Or are there privacy concerns that prevent them from offering 
this information?
    Chief Johnson. I think there is confusion. Data that I have 
seen indicates some 18 States submit less than 100 records to 
the system. I think there is confusion amongst the medical 
community, and even fear. How does HIPAA affect the release of 
this information and this data system? And I do believe, as the 
President's plan has called for, an incentive to incentivize 
States to participate would drastically help this problem.
    Senator Flake. Mark, do you want to comment on that?
    Captain Kelly. Yes, Senator. Thank you for your kind words. 
Gabby misses being here as well.
    Of those 121,800 records that Arizona has not submitted to 
the background check system, I do not know why. I imagine it 
could be something--it might be a matter of resources. You 
know, maybe the funding is not there to have the manpower to do 
that. Possibly, maybe there is not the will. Maybe for some 
reason in the State of Arizona, maybe they do not have a desire 
to share that information.
    I do not know, but I can guarantee you after this hearing I 
am going to try to find out.
    Senator Flake. All right.
    Captain Kelly. I will get back to you.
    Senator Flake. And so will I. I think that that is an area, 
from the testimony today and what we know of this situation, 
where we can have, I think, a real impact here. And so I thank 
you all for your testimony, especially Mark and Gabby for being 
    Captain Kelly. Thank you.
    Senator Flake. Thank you.
    Chairman Leahy. Thank you, Senator Flake.
    Senator Blumenthal, I will recognize you next. And I would 
just note, as everybody probably well assumes, you and I have 
had a number of discussions since the tragedy in Connecticut, 
including one phone call I recall when you were just about to 
meet with some of the families. And I have relied a great deal 
on both your expertise, your law enforcement background, but 
also the fact that you are from Connecticut.
    Senator Blumenthal.
    Senator Blumenthal. Thank you. Thank you, Mr. Chairman. I 
want to express my appreciation to you for your sensitivity and 
your condolences, and so many of my colleagues for theirs as 
well and the expressions that we have had this morning, and 
also, obviously, for convening this hearing, which is a 
beginning--hardly an end--just a first step in what I hope will 
be a call to action that Newtown has begun and action that is 
really bipartisan.
    Whatever the impressions that may be left by this morning's 
proceedings, I think there is a real potential for bipartisan 
common ground on this issue, because we certainly have more in 
common than we have in conflict on this issue.
    And I speak as a former prosecutor, having served as 
Attorney General in the State of Connecticut for 20 years, but 
also as a United States Attorney, a Federal prosecutor, for 
4\1/2\ years. And I want to thank all of the members of the 
panel for your patience and your staying power today.

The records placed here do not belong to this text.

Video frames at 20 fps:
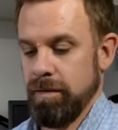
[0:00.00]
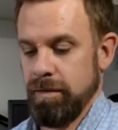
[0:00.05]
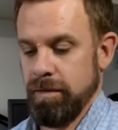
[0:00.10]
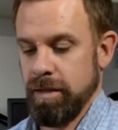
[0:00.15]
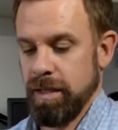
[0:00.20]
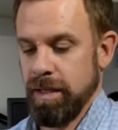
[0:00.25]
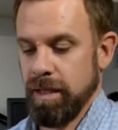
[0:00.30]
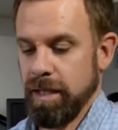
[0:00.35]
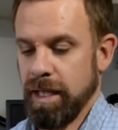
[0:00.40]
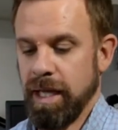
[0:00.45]

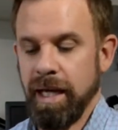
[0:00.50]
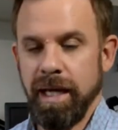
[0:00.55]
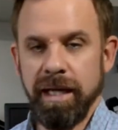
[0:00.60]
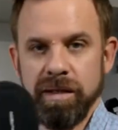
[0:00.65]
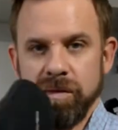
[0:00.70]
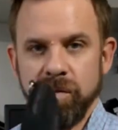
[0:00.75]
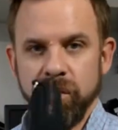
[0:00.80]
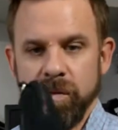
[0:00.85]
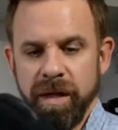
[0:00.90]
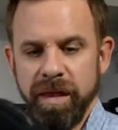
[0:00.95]
in the
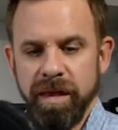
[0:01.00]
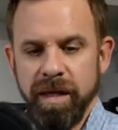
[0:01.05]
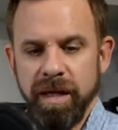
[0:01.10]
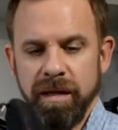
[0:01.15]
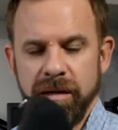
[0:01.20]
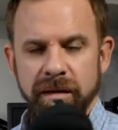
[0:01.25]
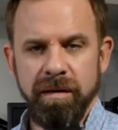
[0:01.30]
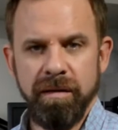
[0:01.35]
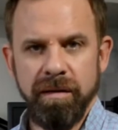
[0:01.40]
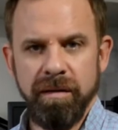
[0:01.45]
case with
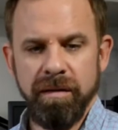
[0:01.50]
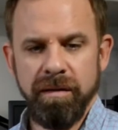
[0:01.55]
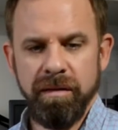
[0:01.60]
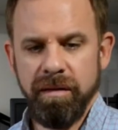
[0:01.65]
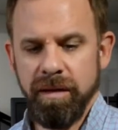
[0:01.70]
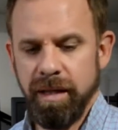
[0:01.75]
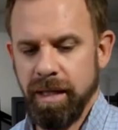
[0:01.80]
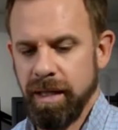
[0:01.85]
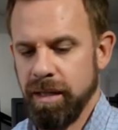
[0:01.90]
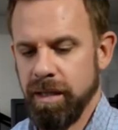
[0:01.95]
it,
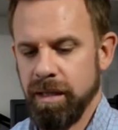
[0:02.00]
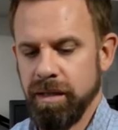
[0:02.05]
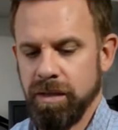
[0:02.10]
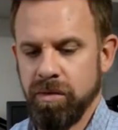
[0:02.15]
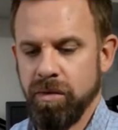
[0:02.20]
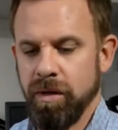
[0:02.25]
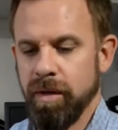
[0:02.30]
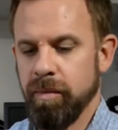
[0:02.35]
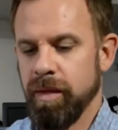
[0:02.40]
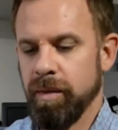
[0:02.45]
and then
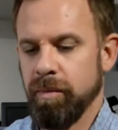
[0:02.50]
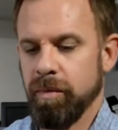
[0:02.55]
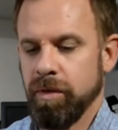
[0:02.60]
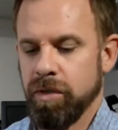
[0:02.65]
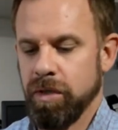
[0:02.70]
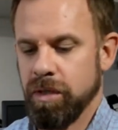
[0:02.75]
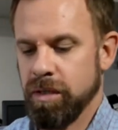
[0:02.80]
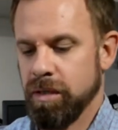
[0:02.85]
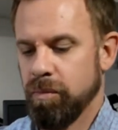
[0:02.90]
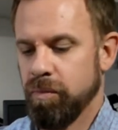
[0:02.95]
so I'm able
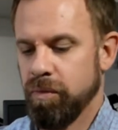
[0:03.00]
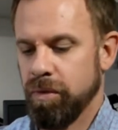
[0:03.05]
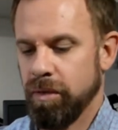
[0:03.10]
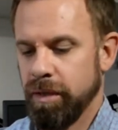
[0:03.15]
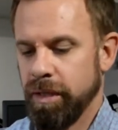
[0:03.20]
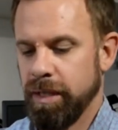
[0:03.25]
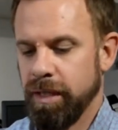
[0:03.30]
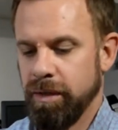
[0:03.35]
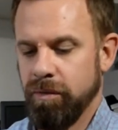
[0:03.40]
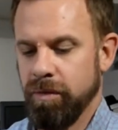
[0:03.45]
just to pull
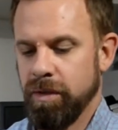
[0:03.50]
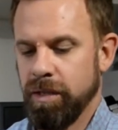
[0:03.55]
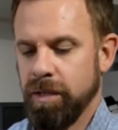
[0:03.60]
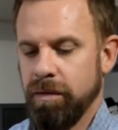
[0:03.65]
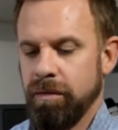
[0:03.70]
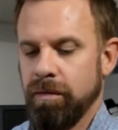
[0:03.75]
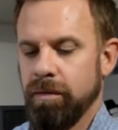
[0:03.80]
it out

It has 
been a very informative and worthwhile hearing.
    But I want to say a particular thanks, as others have, to 
Captain Kelly and to Gabby Giffords for your courage and 
strength in being here today, and to all of the victims and 
their families: Steve Barton, who is here from Connecticut, who 
was a victim in Aurora. Many of the Sandy Hook families who are 
not here today I know are here in spirit. Mark and Jackie 
Barden, who lost their wonderful son, Daniel, at Sandy Hook, 
wrote a profoundly moving and inspiring piece in today's 
Washington Post.
    And, Mr. Chairman, if there is no objection, I would like 
to submit it for the record. It is entitled ``Make the Debate 
Over Guns Worthy of Our Son.''
    Chairman Leahy. Without objection.
    [The article appears as a submission for the record.]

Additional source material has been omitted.